Sufficient Credit Enhancement: Credit enhancement (CE) is provided by overcollateralization (OC; the excess of trust's asset balance over bond balance) and excess spread. As of April 2015, total parity is 105.00% (4.76% CE), and the trust can release cash as long as the 105.00% total parity level is maintained.
Adequate Liquidity Support: Liquidity support is provided by a debt service reserve fund sized at the greater of 0.25% of the pool balance and \\$1,505,150.

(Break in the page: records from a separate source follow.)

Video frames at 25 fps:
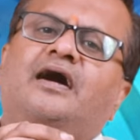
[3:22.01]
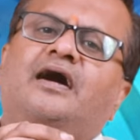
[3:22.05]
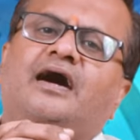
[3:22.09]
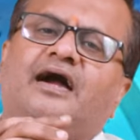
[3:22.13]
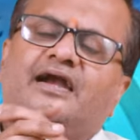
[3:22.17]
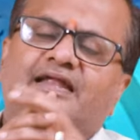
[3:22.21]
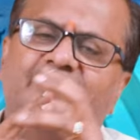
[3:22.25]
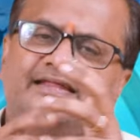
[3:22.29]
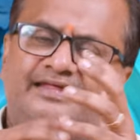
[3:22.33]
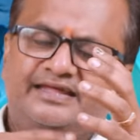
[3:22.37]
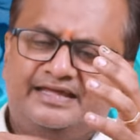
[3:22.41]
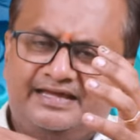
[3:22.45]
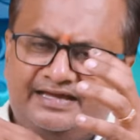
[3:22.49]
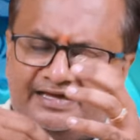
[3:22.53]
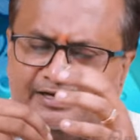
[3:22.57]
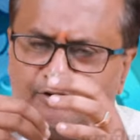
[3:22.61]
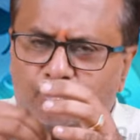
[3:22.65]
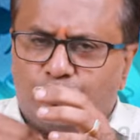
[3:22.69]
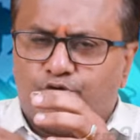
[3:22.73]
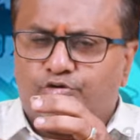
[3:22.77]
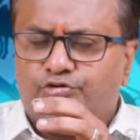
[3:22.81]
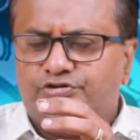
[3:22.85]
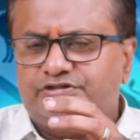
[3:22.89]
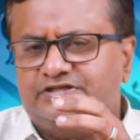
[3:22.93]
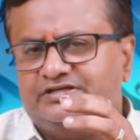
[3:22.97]
அல்லது இங்கே
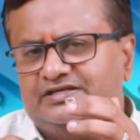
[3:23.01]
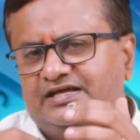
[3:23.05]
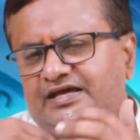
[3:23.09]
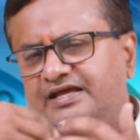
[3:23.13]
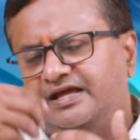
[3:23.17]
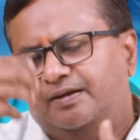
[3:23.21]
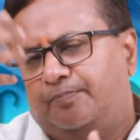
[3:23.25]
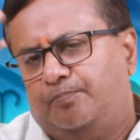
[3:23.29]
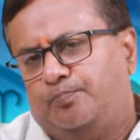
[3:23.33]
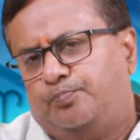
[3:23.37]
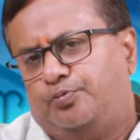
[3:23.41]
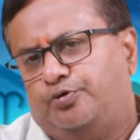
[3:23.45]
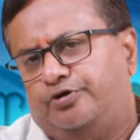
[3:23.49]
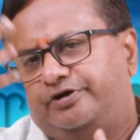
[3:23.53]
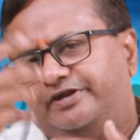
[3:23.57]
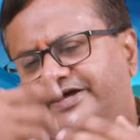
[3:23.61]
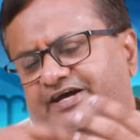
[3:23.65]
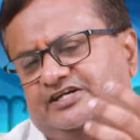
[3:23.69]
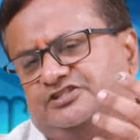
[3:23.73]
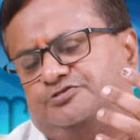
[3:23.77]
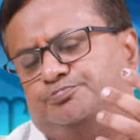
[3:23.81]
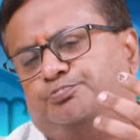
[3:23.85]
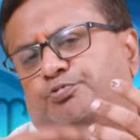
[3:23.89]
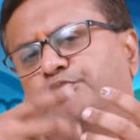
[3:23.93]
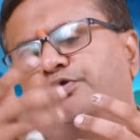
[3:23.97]
உட்காந்துட்டே இம்போர்ட்
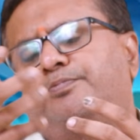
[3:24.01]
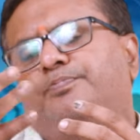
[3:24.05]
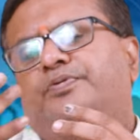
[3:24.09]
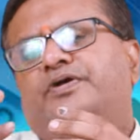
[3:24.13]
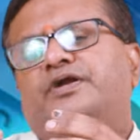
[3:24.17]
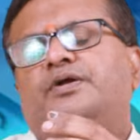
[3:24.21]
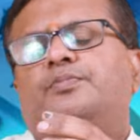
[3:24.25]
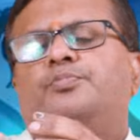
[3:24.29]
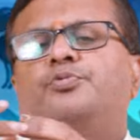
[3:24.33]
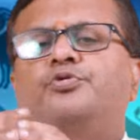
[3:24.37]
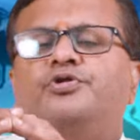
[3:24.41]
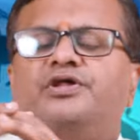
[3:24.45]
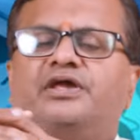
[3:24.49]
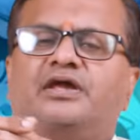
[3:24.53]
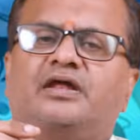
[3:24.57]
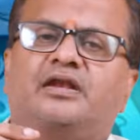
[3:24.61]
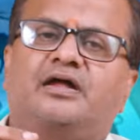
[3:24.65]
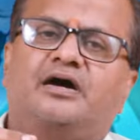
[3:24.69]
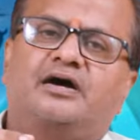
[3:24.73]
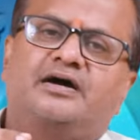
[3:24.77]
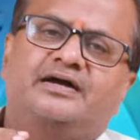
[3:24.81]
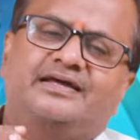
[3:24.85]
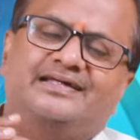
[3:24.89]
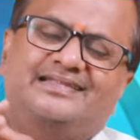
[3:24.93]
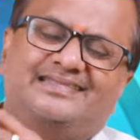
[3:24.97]
எக்ஸ்போர்ட் பண்ண
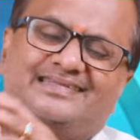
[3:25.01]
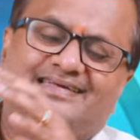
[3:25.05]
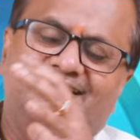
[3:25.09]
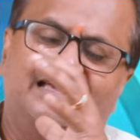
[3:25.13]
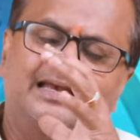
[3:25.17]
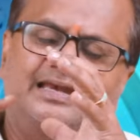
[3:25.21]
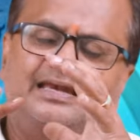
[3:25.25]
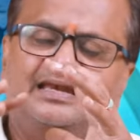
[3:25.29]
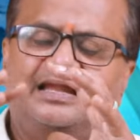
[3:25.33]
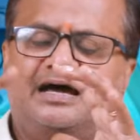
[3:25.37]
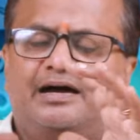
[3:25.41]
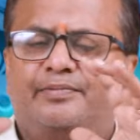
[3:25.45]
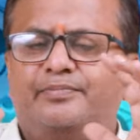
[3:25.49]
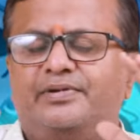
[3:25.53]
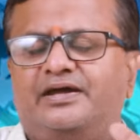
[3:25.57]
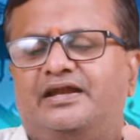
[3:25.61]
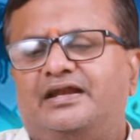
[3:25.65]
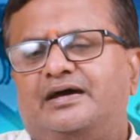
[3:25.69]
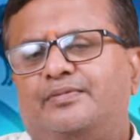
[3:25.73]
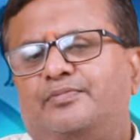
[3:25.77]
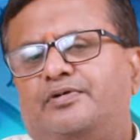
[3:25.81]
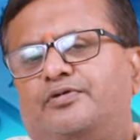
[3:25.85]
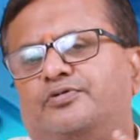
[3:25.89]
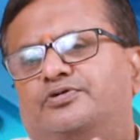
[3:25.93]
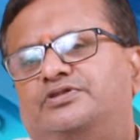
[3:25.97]
போகிறீங்களா இது எல்லாமே
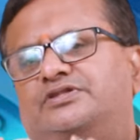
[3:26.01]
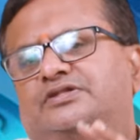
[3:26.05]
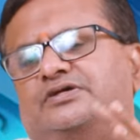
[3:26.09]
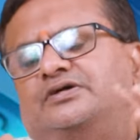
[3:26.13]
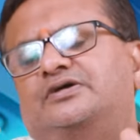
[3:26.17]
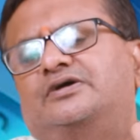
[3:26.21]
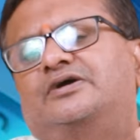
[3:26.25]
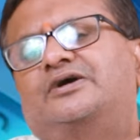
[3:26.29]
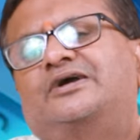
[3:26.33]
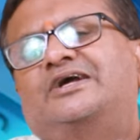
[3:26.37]
நம்ம வந்து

Acceptable Servicing Capabilities: Nelnet, Inc. is responsible for the day-to-day servicing of the loans in the trust. In Fitch's opinion, they are an acceptable servicer of FFELP student loans.
RATING SENSITIVITIES
Since FFELP student loan ABS rely on the U.S. government to reimburse defaults, 'AAAsf' FFELP ABS ratings will likely move in tandem with the 'AAA' U.S. sovereign rating. Aside from the U.S. sovereign rating, defaults and basis risk account for the majority of the risk embedded in FFELP student loan transactions. Additional defaults and basis shock beyond Fitch's published stresses could result in future downgrades. Likewise, a build-up of credit enhancement driven by positive excess spread given favorable basis factor conditions could lead to future upgrades.
DUE DILIGENCE USAGE
Fitch was not provided due diligence information from any third parties relating to the Nelnet Student Loan Trust 2008-3.